Humor is difficult to capture and is fleeting. Examples of nearly timeless humor exemplify this rule. For me the Monty Python series contain some of the most timeless and some of the most fleeting humor. Peter Cook’s one legged Tarzan sketch with Dudley Moore is an eternally funny piece of slapstick comedy. The point is, we cannot tell in advance what will capture the fun of today or the future. In “Fifty Shades of Misery” by Angree S. Meyer.
The author creates a dark parody for all fans and haters of the best selling Fifty Shades of Grey books by E.L. James and Misery books, by Stephen King. E.Z. James is the author of the famous book Fifty Shades of Grey. She has everything people can only dream about. On her way home from the spa resort, she gets into a serious car accident. She may be the luckiest woman in the world. She meets Annie Arbuckle, who is not only her number one fan, but Annie has just saved E.Z. James from death. Now James is recovering from her wounds in the isolated home of her number one fan, Annie Arbuckle. Annie may the nicest person E.Z. James has ever met. Little does E.Z. James realize, Annie is her number one fan.

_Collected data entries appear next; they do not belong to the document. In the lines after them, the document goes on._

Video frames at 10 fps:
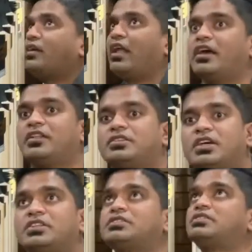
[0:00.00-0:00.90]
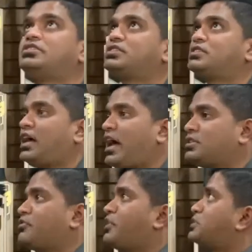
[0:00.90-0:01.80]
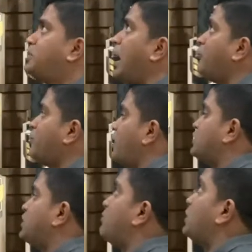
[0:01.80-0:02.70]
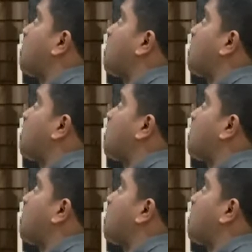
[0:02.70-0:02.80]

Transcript: Like it's just as if everything is done by the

My book review states that, this is a clever mash up of a couple of otherwise divergent books. It does what is stated on the cover and parodies other works. It ends rather crudely and abruptly but whilst it lasted it was diverting. Clearly, this is a piece of humor that is linked very definitely to today and knowledge of the “50 shades” series. Presumably this will be well received by its target audience and probably forgotten relatively quickly. Do not get me wrong, it is clever and funny and well written, it does strike out at the current phenomenon of ‘house wife porn’ which makes this funny, but it also makes it likely to be short lived.
On the other hand “Tupperware – The Real Story” by Chris Ward might last a bit longer because it is linked to a product and a social phenomenon that has existed for decades and looks like it will not end soon.
Chris Ward asks if you ever considered for a moment the impact of the Tupperware Behemoth on the lives of those affected by its reach. In particular the author refers to the men, in the main, who struggle valiantly to understand what this invasion of multipurpose, multicoloured, multiuse plastic into the sanctity of their homes really means. This humorous short piece is one man’s account of a life forever changed. Damn that twitching eyelid! Read this and have a chuckle.
Chris Ward has suffered and has allowed this suffering to be his inspiration. The problem is plastic kitchen ware in infinite variety. I laughed and I loved the satirical look at the problems these plastic contraptions cause to all of us that just do not get the point. How can I get the point when I was banned from the lecture? On the other hand I do not want to get trapped in the cycle of accumulation! Well done to the author for writing a hilarious commentary. There is something in this comedy for everyone because it is not insulting or offensive. If anything, I would have enjoyed this book going further, but this is what comedy is about, leave them wanting more. Interestingly this is a scalable comedy, in that there are other social phenomena that can be put through a similar sardonic analysis. So if I were a betting person, I would consider that this piece of humor has the longevity stamp and can be enjoyed for years to come.